→ **TASK REQUIREMENTS**
A verbatim copy of the entries is the required answer.

→ **GIVEN INFORMATION**
★ ★ ★ ★ ★ ★ ★
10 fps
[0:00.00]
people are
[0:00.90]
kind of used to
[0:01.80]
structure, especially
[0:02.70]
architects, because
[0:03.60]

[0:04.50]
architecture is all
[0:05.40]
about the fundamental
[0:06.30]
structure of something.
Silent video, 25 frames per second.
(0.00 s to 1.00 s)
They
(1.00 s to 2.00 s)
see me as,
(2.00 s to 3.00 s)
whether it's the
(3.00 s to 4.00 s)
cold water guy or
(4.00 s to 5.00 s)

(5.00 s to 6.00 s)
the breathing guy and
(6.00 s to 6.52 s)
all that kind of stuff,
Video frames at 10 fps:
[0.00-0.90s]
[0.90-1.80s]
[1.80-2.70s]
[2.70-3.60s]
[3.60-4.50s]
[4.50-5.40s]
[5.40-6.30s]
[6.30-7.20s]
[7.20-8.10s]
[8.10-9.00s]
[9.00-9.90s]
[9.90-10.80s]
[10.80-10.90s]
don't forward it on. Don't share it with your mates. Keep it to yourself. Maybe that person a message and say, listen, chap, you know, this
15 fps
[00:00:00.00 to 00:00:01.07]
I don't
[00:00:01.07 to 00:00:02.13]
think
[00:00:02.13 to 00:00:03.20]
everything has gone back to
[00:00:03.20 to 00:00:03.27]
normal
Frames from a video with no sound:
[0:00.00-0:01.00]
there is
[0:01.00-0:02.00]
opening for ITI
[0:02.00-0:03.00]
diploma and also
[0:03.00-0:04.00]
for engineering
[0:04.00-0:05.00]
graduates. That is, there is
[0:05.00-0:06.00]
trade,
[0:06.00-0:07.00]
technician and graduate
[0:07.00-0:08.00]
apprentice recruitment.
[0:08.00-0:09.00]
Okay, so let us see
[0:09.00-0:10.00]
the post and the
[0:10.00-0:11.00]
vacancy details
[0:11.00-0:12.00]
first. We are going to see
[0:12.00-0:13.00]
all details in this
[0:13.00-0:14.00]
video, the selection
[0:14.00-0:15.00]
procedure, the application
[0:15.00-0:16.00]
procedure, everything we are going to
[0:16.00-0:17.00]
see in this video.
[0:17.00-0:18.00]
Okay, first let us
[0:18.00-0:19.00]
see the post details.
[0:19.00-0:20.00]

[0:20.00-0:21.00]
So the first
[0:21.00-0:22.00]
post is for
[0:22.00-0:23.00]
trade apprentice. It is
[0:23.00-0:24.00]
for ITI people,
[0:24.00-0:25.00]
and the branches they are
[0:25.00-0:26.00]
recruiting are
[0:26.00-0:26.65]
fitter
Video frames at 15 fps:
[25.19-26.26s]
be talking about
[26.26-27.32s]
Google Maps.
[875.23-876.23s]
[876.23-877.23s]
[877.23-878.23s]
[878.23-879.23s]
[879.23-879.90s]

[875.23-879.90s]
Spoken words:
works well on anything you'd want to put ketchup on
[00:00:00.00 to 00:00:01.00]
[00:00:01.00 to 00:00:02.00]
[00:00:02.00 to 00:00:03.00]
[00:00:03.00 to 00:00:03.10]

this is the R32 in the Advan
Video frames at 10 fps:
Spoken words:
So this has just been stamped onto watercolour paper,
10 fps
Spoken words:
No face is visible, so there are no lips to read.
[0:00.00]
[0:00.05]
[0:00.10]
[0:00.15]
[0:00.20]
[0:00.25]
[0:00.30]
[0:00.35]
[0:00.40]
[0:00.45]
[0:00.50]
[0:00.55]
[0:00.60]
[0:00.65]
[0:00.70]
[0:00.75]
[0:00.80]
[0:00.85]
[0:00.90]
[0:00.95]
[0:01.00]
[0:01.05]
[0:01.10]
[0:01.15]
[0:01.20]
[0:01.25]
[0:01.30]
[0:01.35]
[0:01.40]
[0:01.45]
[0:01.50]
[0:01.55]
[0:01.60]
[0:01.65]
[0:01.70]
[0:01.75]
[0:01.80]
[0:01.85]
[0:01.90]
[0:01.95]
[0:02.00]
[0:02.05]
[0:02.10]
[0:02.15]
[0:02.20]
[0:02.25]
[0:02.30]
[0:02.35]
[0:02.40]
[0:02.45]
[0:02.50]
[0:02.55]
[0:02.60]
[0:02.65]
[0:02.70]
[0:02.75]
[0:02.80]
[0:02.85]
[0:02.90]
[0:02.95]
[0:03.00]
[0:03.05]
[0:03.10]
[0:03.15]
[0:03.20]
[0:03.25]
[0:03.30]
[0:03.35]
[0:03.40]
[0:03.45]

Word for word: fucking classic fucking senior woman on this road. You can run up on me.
★ ★ ★ ★ ★ ★ ★
→ **RESULT OF THE EXERCISE**
10 fps
[0:00.00]
people are
[0:00.90]
kind of used to
[0:01.80]
structure, especially
[0:02.70]
architects, because
[0:03.60]

[0:04.50]
architecture is all
[0:05.40]
about the fundamental
[0:06.30]
structure of something.
Silent video, 25 frames per second.
(0.00 s to 1.00 s)
They
(1.00 s to 2.00 s)
see me as,
(2.00 s to 3.00 s)
whether it's the
(3.00 s to 4.00 s)
cold water guy or
(4.00 s to 5.00 s)

(5.00 s to 6.00 s)
the breathing guy and
(6.00 s to 6.52 s)
all that kind of stuff,
Video frames at 10 fps:
[0.00-0.90s]
[0.90-1.80s]
[1.80-2.70s]
[2.70-3.60s]
[3.60-4.50s]
[4.50-5.40s]
[5.40-6.30s]
[6.30-7.20s]
[7.20-8.10s]
[8.10-9.00s]
[9.00-9.90s]
[9.90-10.80s]
[10.80-10.90s]
don't forward it on. Don't share it with your mates. Keep it to yourself. Maybe that person a message and say, listen, chap, you know, this
15 fps
[00:00:00.00 to 00:00:01.07]
I don't
[00:00:01.07 to 00:00:02.13]
think
[00:00:02.13 to 00:00:03.20]
everything has gone back to
[00:00:03.20 to 00:00:03.27]
normal
Frames from a video with no sound:
[0:00.00-0:01.00]
there is
[0:01.00-0:02.00]
opening for ITI
[0:02.00-0:03.00]
diploma and also
[0:03.00-0:04.00]
for engineering
[0:04.00-0:05.00]
graduates. That is, there is
[0:05.00-0:06.00]
trade,
[0:06.00-0:07.00]
technician and graduate
[0:07.00-0:08.00]
apprentice recruitment.
[0:08.00-0:09.00]
Okay, so let us see
[0:09.00-0:10.00]
the post and the
[0:10.00-0:11.00]
vacancy details
[0:11.00-0:12.00]
first. We are going to see
[0:12.00-0:13.00]
all details in this
[0:13.00-0:14.00]
video, the selection
[0:14.00-0:15.00]
procedure, the application
[0:15.00-0:16.00]
procedure, everything we are going to
[0:16.00-0:17.00]
see in this video.
[0:17.00-0:18.00]
Okay, first let us
[0:18.00-0:19.00]
see the post details.
[0:19.00-0:20.00]

[0:20.00-0:21.00]
So the first
[0:21.00-0:22.00]
post is for
[0:22.00-0:23.00]
trade apprentice. It is
[0:23.00-0:24.00]
for ITI people,
[0:24.00-0:25.00]
and the branches they are
[0:25.00-0:26.00]
recruiting are
[0:26.00-0:26.65]
fitter
Video frames at 15 fps:
[25.19-26.26s]
be talking about
[26.26-27.32s]
Google Maps.
[875.23-876.23s]
[876.23-877.23s]
[877.23-878.23s]
[878.23-879.23s]
[879.23-879.90s]

[875.23-879.90s]
Spoken words:
works well on anything you'd want to put ketchup on
[00:00:00.00 to 00:00:01.00]
[00:00:01.00 to 00:00:02.00]
[00:00:02.00 to 00:00:03.00]
[00:00:03.00 to 00:00:03.10]

this is the R32 in the Advan
Video frames at 10 fps:
Spoken words:
So this has just been stamped onto watercolour paper,
10 fps
Spoken words:
No face is visible, so there are no lips to read.
[0:00.00]
[0:00.05]
[0:00.10]
[0:00.15]
[0:00.20]
[0:00.25]
[0:00.30]
[0:00.35]
[0:00.40]
[0:00.45]
[0:00.50]
[0:00.55]
[0:00.60]
[0:00.65]
[0:00.70]
[0:00.75]
[0:00.80]
[0:00.85]
[0:00.90]
[0:00.95]
[0:01.00]
[0:01.05]
[0:01.10]
[0:01.15]
[0:01.20]
[0:01.25]
[0:01.30]
[0:01.35]
[0:01.40]
[0:01.45]
[0:01.50]
[0:01.55]
[0:01.60]
[0:01.65]
[0:01.70]
[0:01.75]
[0:01.80]
[0:01.85]
[0:01.90]
[0:01.95]
[0:02.00]
[0:02.05]
[0:02.10]
[0:02.15]
[0:02.20]
[0:02.25]
[0:02.30]
[0:02.35]
[0:02.40]
[0:02.45]
[0:02.50]
[0:02.55]
[0:02.60]
[0:02.65]
[0:02.70]
[0:02.75]
[0:02.80]
[0:02.85]
[0:02.90]
[0:02.95]
[0:03.00]
[0:03.05]
[0:03.10]
[0:03.15]
[0:03.20]
[0:03.25]
[0:03.30]
[0:03.35]
[0:03.40]
[0:03.45]

Word for word: fucking classic fucking senior woman on this road. You can run up on me.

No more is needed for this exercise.